I’m writing this article to start a conversion in the minds of the readers and the industry in general. I’ve been blessed in my career to have seen literally thousands of sanding processes and nearly the same number of variations on why things are done certain ways. This has taught me humility when I first approach a new customer because you never really know what inspired them to do things that, on the outset, seem rather silly and counterproductive. Often times you really have to ask the right questions so you can understand why they have come to such radical and strange ideas on how best to sand products for consistency.
This article will not cover simply hand orbital sanding a raw piece off the planer. If you have not hand sanded something properly sanded through a wide belt or drum sander you really might not understand what I am getting at with this article.
Where does your consistency start, at your wide belt or hand sanding table?
Answering this question accurately is the beginning of understanding why your sanding doesn’t give you the consistent results you are looking for. Let me start by relaying an experience from a recent customer. This was an extreme situation but it is proof of concept and a vivid illustration of my concept I need to get across.
This customer has a DMC two head sander. Drum, combination head. (Combination heads have a drum and a platen in one head) The parts coming to this machine were sanded to 80 grit and they ran 180-220 to finish sand out the scratch and make the parts ready for hand sanding.
Already an astute individual can spot a problem. Those two grits cannot remove the 80 grit scratch without abusing the belts dramatically. Very short belt life, heat, and polishing would all be huge issues.
They fixed this by sanding everything with 120 grit on an orbital sander. This broke the surface back open for sure. It gave them most of what they wanted in the finishing area. The surface took stain well after this onslaught….but at a price.
I set the machine up with 120-150. For most readers this would seem a good choice for getting rid of the 80 grit scratch, but seem a poor one in terms of removing the final scratch with the orbital machine. Most wood workers with wide belts think that the finer the grit on the last belt going to the hand sanding table, the easier the hand sanding. This is where they lose consistency and perspective.
The scratch must be three things for success at the hand sanding table. The scratch must be long, shallow, and soft. Shallow does not just come from smaller grains, but also from the type and structure of the head producing it. Longer contact area means longer, more shallow scratches. Soft comes from low sanding pressure and low heat. A soft, long, and shallow 150 grit beats a hard polished 220 grit any day of the week.
The results.
This part is not as simple as it may seem. Properly explaining it is the hardest part.
We put some cherry and soft maple panels through the machine and hand sanded them to remove the scratch pattern from the wide belt. We sanded half of each part with 150, as I suggested they finish with, and 120, because that was what they used all along. We sanded just enough off to get rid of the scratch and avoid swirls. I knew what was going to happen before we stained them, but it’s nice to show the customer instead of telling them.
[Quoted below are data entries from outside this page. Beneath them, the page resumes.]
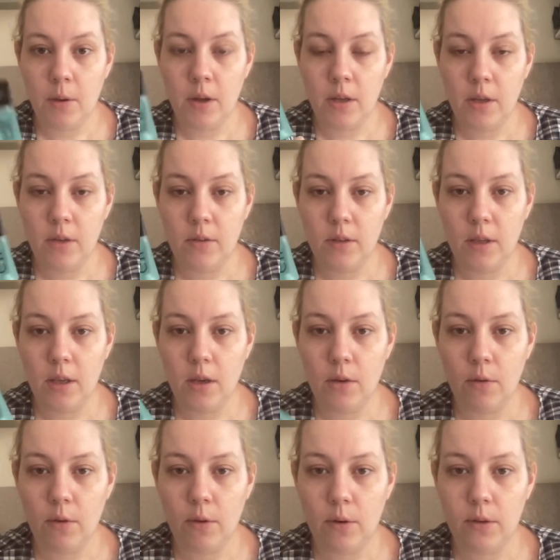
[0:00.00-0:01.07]
I use it
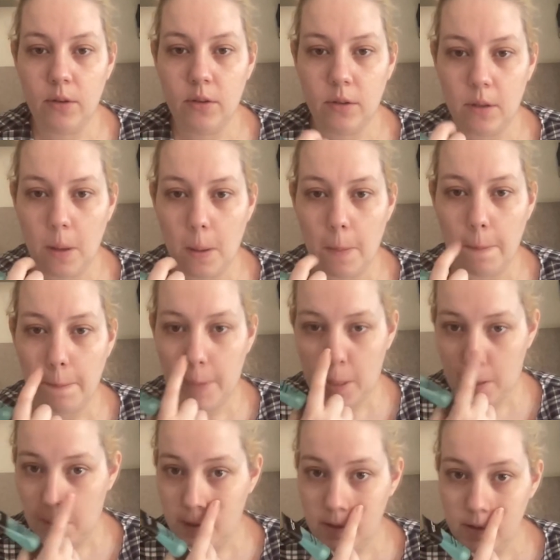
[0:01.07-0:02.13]
across my
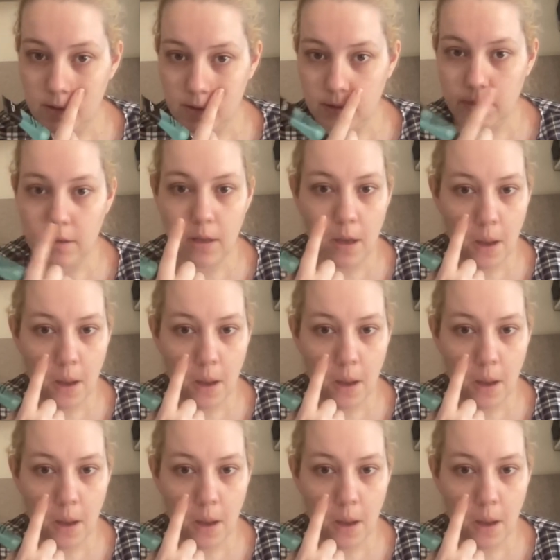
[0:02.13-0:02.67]
nose,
Both sides of each panel matched color almost perfectly, within the normal variations for wood color and grain structure. The only difference was that the 120 grit side had way more swirls than the 150 grit. I should have taken the time to sand a panel with 180 grit just to show how close the color would have been, but we didn’t have time. There would have been almost no difference.
How is this possible?
The first head of a wide belt machine has as much to do with the final color as everything that happens after. My parts were broken open by the first head in the wide belt sanding process. That openness survived the properly set second head and the hand orbital sanding process as well. This is part of the reason I only sand enough to remove scratch pattern and not to polish the product. Enough over-sanding to close the product back up is actually hard work.
The wide belt set up becomes more critical with the addition of more sanding stations. The more heads the more chances to start heating up the wood and polishing it closed. Often smaller machines fall prey to operators who want to sand much more than a belt can handle to avoid a belt change.
They had inconsistency because they hard polished the surface closed and tried to break it back open with their hand orbital sanding. The doors already in the stain room showed the classic signs of the results of too much polish being opened back up by an orbital machine. Light and dark streaks are easy to recognize as inconsistency in the hand sanding process. The dark streaks really are just the mass of scratch pattern that opened the wood up, while the polish from the 180-220 remained on large parts of the product.
Consistently open grain is the key to color consistency. This must be established on the first wide belt drum and maintained throughout the rest of the process. If the product is polished from the wide belt, producing consistency and openness with the hand sanding process is a pipe dream.